You should definately have 362 frogs in there


----------



## btcope (Jan 7, 2009)

that is really cool. if someone has the money to do something like that, i want to see pictures!


----------



## Pumilo (Sep 4, 2010)

Lets see, if you take length x width x height, divided by the coefficient of the average weight of the desired species....Yes, 362.


----------



## btcope (Jan 7, 2009)

That's cruel!!! 362? you pig! 360, tops.


----------



## vivbulider (Jan 23, 2010)

I was thinking of a few Species that can't interbreed like a group of leucs a group of tricolors a group of Ranitomeya and a group of pumilo


----------



## skylsdale (Sep 16, 2007)

First...there's no shortage of periods and commas in the world, so using a few would be appreciated. 

Second...assuming this structure is going to be outside, I would look into the cost and feasibility of heating it during colder weather. Even folks who have cool-climate orchid greenhouses in Seattle put quite a bit of energy and electricity (and money) into just keeping temps from plummeting during cold snaps.


----------



## PeanutbuttER (Jan 1, 2011)

I'd be worried about stepping on them as I go in to enjoy them...


----------



## varanoid (Jan 21, 2011)

How would you prevent everything from roasting in the summer?


----------



## flapjax3000 (Jul 4, 2009)

varanoid said:


> How would you prevent everything from roasting in the summer?



He would have to put a small thermostat controlled ac unit in there, and a space heater for the winter. With a small room the energy cost is not overwhelming, but still adds up.

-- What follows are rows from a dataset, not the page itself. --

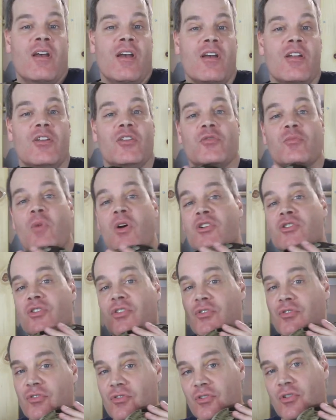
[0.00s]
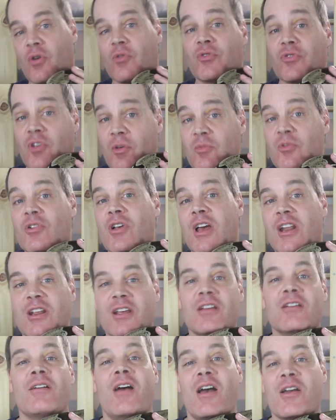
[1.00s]
and as much as, you know,
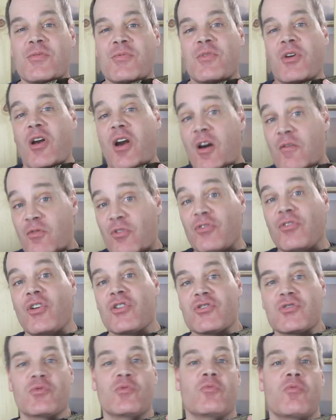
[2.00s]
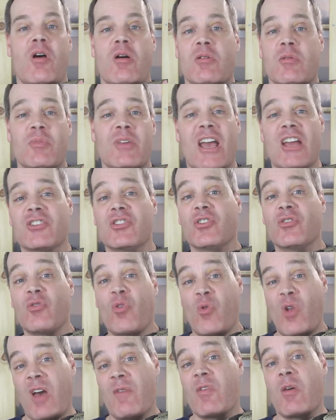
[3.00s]
stimulating the conversation would probably be, I just
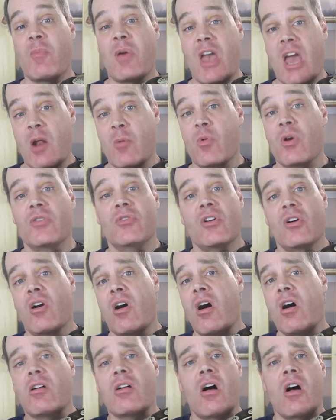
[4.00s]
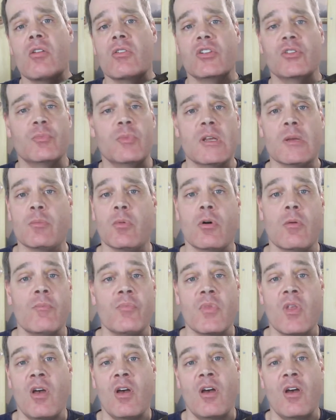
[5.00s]
don't have the bandwidth to call all these people.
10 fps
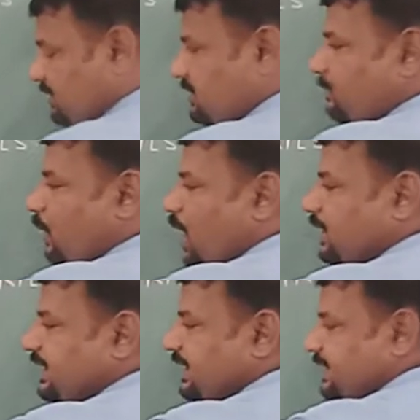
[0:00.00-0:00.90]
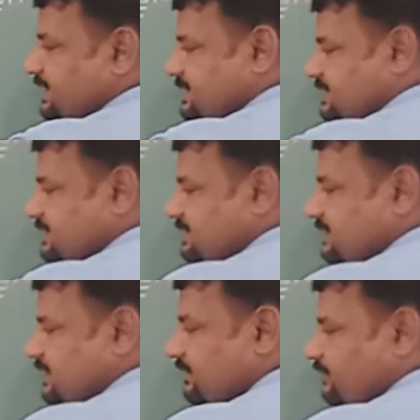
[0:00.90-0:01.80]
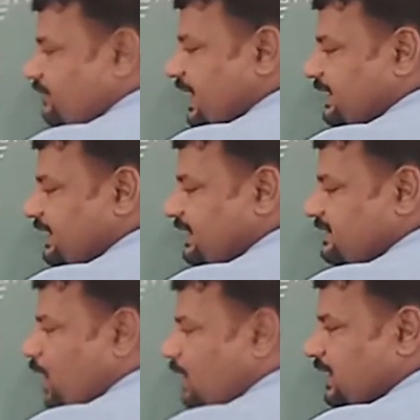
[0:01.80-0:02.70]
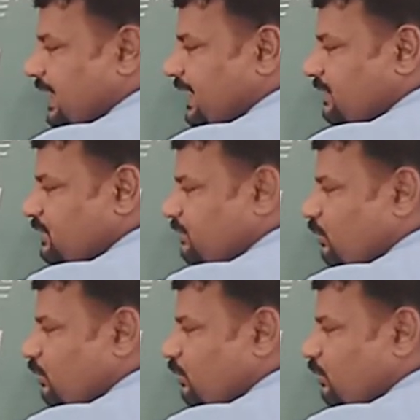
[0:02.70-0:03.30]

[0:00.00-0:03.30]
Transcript: The bronchis, finally the other end of the,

These also would have to get screened in to prevent frogs from entering the units.


----------



## dart666 (Sep 18, 2010)

skylsdale said:


> First...there's no shortage of periods and commas in the world, so using a few would be appreciated.
> 
> Second...assuming this structure is going to be outside, I would look into the cost and feasibility of heating it during colder weather. Even folks who have cool-climate orchid greenhouses in Seattle put quite a bit of energy and electricity (and money) into just keeping temps from plummeting during cold snaps.

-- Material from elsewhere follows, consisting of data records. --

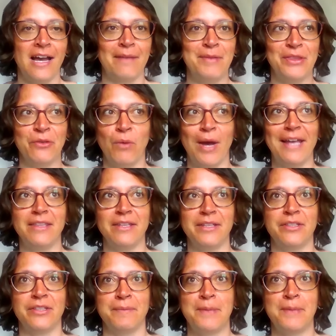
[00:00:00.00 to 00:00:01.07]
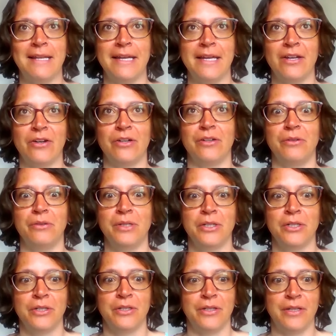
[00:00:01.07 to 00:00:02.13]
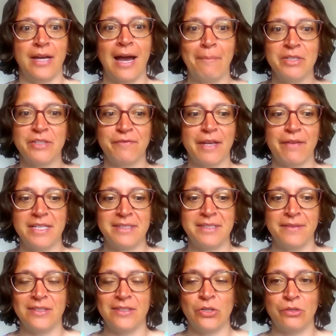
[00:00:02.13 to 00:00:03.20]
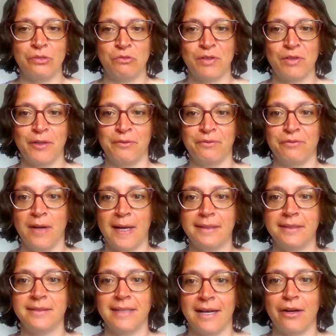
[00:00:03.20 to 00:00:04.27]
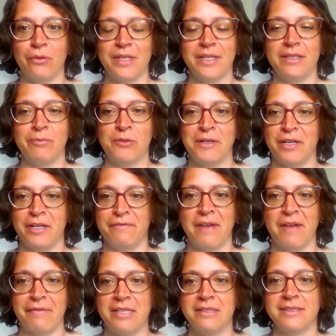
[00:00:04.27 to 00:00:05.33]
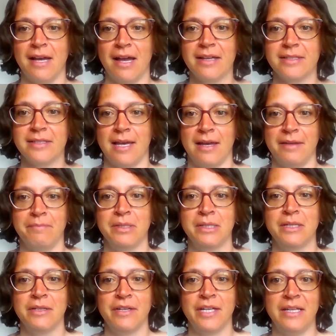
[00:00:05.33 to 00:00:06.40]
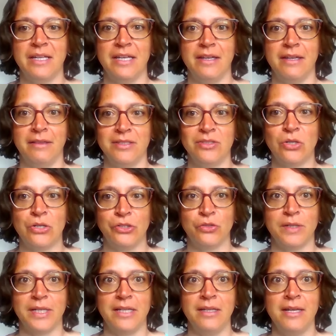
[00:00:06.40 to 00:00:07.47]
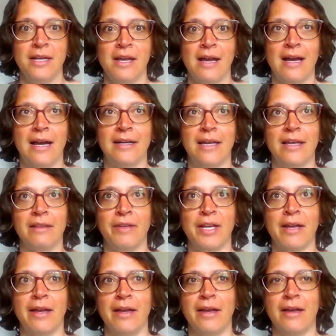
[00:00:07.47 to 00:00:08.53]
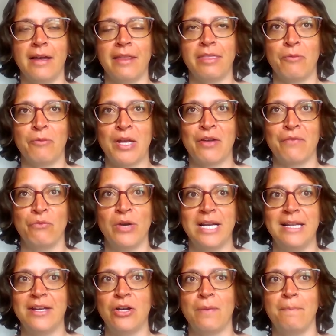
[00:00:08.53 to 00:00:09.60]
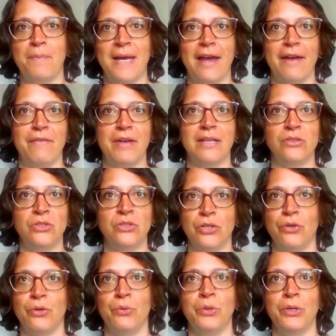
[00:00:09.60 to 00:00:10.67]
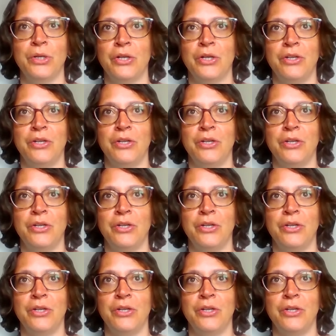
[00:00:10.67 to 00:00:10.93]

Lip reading: I mean, the way that the political atmosphere is in this country right now, we're in a very dark time in this country, and I think we can really compare it to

What if he has one million or two million or three million or four million or five million and can afford to have 1 or two or three or five hundred frogs in his green house that would be cool and I think it would also be rad how much money do you think it would cost to heat also does this piss you off with no commas periods semi colons question marks parentheses


----------



## Boondoggle (Dec 9, 2007)

dart666 said:


> What if he has one million or two million or three million or four million or five million and can afford to have 1 or two or three or five hundred frogs in his green house that would be cool and I think it would also be rad how much money do you think it would cost to heat also does this piss you off with no commas periods semi colons question marks parentheses


......Yes.


----------



## salix (Mar 28, 2008)

Boondoggle said:


> ......Yes.


Jerm,

I love your tag line.

"If you can't figure out the "shift" key or punctuation, I'm going to just assume you are 8."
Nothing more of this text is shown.